Similarly, engaged policy asks those of us with privilege to "put our work to work" and make our research and knowledge matter in the educational, social, political, and legislative realms. Moreover, if we are truly engaged, our involvement isn't episodic in nature, but rather prolonged such that engaged policy becomes a way of life with those around us with whom we have a shared sense of fate.
Many lament, myself included, that much of the research and knowledge generated either from local communities or university researchers ends up on a shelf or somewhere in cyberspace: It does not find its way either into policy making discourses or well-defined policy or community agendas for social change.
All too often we work in an isolated fashion, even tragically disconnected from policy making processes that could even actually have direct bearing on our well being and livelihood within the academy. We end up being objects, rather than subjects, of social change—bereft of any imagination of the possible.
I draw inspiration from Chicana feminist scholars like the late Gloria Anzaldúa, Cherie Moraga, and Aída Hurtado who articulate the presence of a "politics of urgency" that often defines us. Inéz Hernandez-Avila similarly notes how an effective educational experience gives, rather than takes away, our "fightback." Feminists of color commonly deal with the motivations to produce knowledge from this standpoint which is closely tied to a commitment to being agents of transformational change.

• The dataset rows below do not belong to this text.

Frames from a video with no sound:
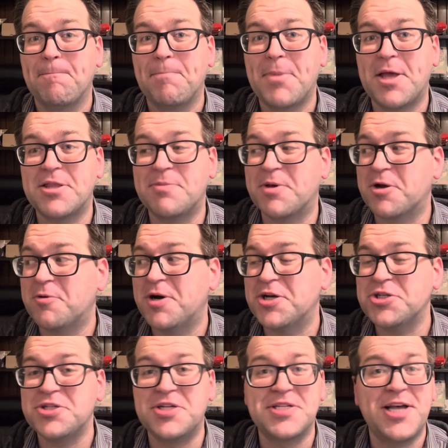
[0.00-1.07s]
And the big
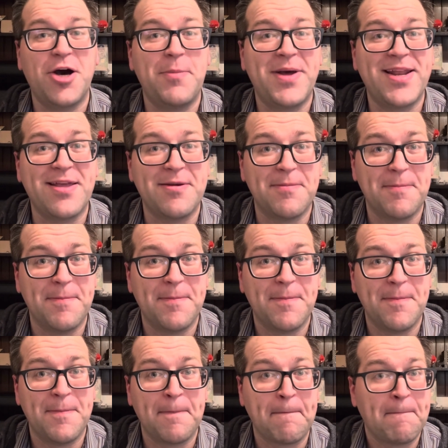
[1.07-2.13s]
question is how many?
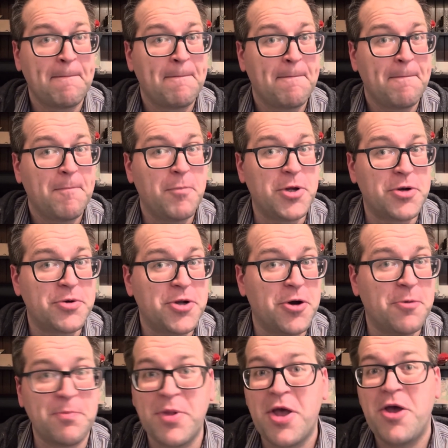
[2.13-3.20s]
We don't
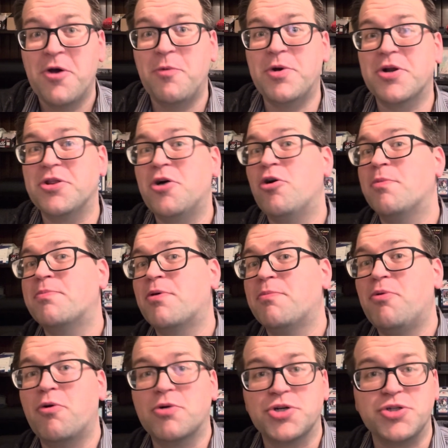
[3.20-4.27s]
know. We don't know what
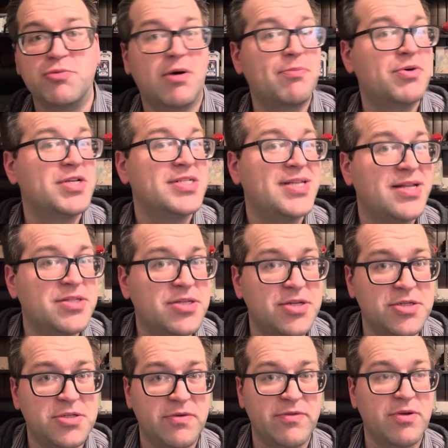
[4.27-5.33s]
proportion, what
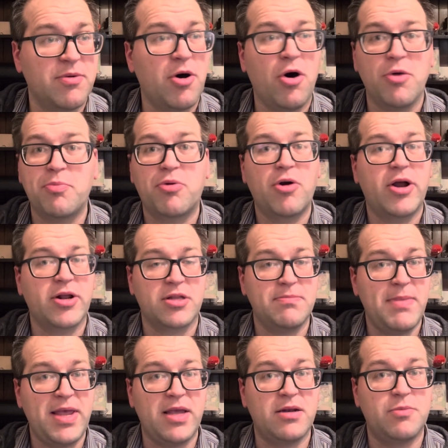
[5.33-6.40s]
percentage of the all product
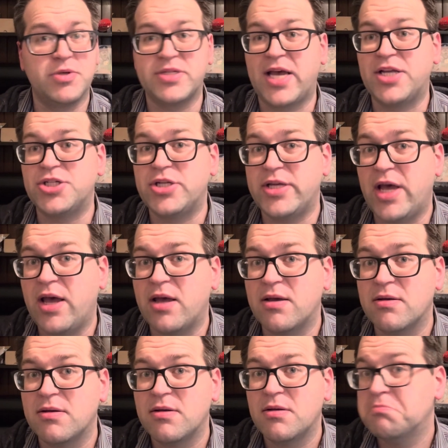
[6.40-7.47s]
made was HTA.
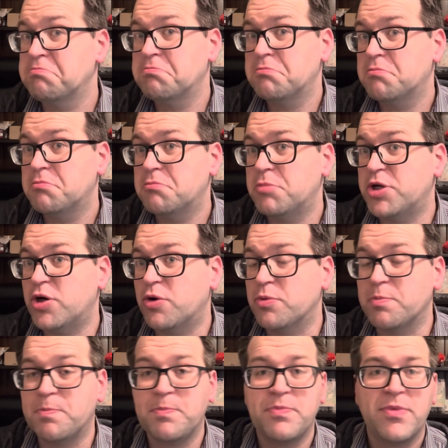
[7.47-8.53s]
We don't.
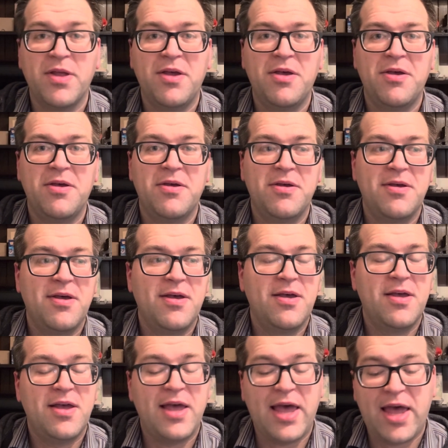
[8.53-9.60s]

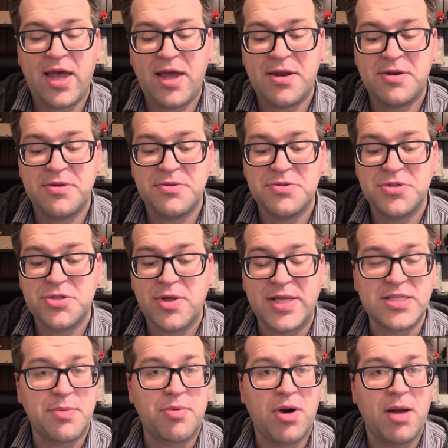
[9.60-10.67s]
And so that's
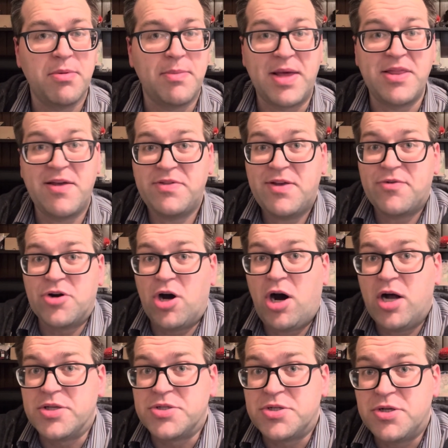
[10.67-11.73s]
a problem. And they have different
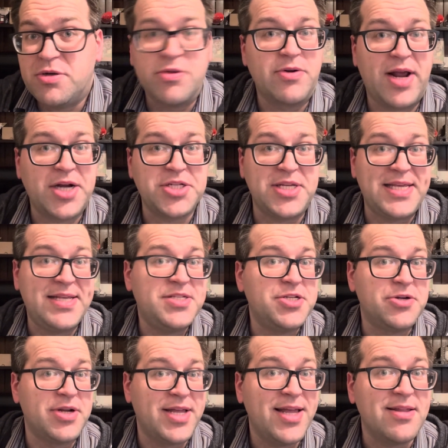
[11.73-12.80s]
odds too. They're actually easier
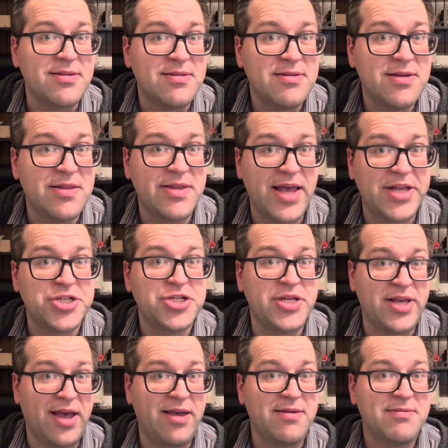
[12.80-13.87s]
to hit in the
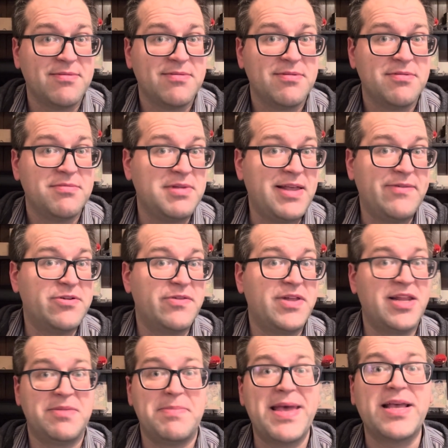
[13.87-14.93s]
HTA, even if they
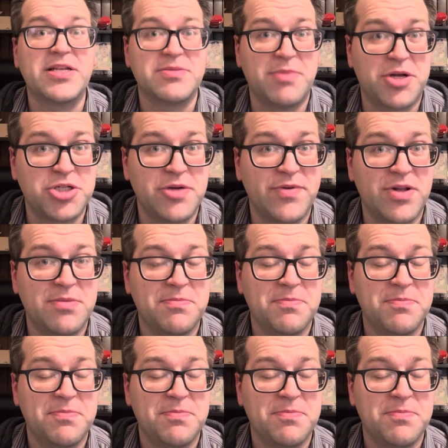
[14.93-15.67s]
didn't make as much of it.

For more elaboration on engaged policy, you can read here. Otherwise, I simply offer an array of images from my own life experiment with it that I think convey just how people-intensive and multifaceted it is.
Engaged Buddhism is just Buddhism. When bombs begin to fall on people, you cannot stay in the meditation hall all of the time. Meditation is about the awareness of what is going on-not only in your body and in your feelings, but all around you.